His songs are here. Give them time and they will slowly seep into your life. All that matters is the moment and the emotion. Simple words, honest musicianship.


“… put more simply, Billie Reid is a poet and he **** **** knows it!”

“… this street walkin’ cheetah, with a heart full of napalm, has a lot to say about love, loss, and the state of the world. Put more simply, Billie Reid is a poet and he **** **** knows it!”

… the unfurling lyrical attack of Reid as he aims straight for the jugular, singing “they won’t let us live on the beaches, they won’t let us live in the trees, the bastards just lock us in stables, and sell one another the keys”. The lyrics appear to be born out of a particular brand of anti-capitalistic fervour aroused by the Occupy protests, with a call for an alternative beyond the current dire political outlook of partisan politics and limiting left/right perspectives.

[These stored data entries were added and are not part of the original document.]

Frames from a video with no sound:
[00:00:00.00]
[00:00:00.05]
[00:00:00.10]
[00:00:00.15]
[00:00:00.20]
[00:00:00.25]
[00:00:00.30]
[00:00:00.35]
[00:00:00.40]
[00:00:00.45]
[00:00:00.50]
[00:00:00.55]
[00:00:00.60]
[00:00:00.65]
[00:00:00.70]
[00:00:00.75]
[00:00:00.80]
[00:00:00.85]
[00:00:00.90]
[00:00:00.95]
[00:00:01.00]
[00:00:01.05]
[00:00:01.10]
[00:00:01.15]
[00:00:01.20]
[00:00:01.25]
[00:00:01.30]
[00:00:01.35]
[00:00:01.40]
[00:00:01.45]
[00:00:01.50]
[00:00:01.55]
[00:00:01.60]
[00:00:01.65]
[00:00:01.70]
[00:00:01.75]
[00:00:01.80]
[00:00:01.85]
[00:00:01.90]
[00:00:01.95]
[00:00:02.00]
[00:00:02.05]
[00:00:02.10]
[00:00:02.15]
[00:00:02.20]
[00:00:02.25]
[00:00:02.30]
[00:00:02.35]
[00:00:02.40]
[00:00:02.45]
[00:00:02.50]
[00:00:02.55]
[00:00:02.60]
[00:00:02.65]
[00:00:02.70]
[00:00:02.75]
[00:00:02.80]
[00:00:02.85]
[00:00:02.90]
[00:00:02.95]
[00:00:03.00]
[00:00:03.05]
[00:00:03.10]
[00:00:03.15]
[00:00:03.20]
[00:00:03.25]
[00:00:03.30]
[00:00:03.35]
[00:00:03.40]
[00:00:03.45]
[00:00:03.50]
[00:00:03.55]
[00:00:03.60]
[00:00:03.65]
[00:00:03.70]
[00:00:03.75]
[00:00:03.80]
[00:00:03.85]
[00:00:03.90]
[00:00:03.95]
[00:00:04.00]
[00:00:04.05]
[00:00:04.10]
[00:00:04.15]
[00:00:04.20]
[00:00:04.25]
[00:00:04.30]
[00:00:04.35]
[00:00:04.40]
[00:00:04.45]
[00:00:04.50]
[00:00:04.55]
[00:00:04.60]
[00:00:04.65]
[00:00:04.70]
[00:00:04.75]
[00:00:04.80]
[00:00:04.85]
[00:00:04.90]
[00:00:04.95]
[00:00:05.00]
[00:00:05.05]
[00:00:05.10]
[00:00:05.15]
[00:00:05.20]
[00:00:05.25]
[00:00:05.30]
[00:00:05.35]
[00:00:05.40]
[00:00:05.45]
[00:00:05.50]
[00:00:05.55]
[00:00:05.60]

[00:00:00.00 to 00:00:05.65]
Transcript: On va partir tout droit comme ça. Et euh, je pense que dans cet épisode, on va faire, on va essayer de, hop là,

Reid’s uncompromising spirit shines through the course of this album. This is a man whose footsteps aim to re-find the path set down by the luminaries of the independent music scene. While the machine-gun delivery of his words recalls the lyrical fire and brimstone of Bob Dylan, as well as the acerbic energy of Johnny Cash, the quick-fire musical vignettes that fill this LP bring to mind punk stalwarts the Wire. Resultantly, Billie Reid’s music is a volatile hybrid, combining the purebred folk compulsions of bluegrass and rockabilly, infused with Reid’s own punk-influenced approach to songwriting. This street walkin’ cheetah, with a heart full of napalm, has a lot to say about love, loss, and the state of the world. Put more simply, Billie Reid is a poet and he **** **** knows it!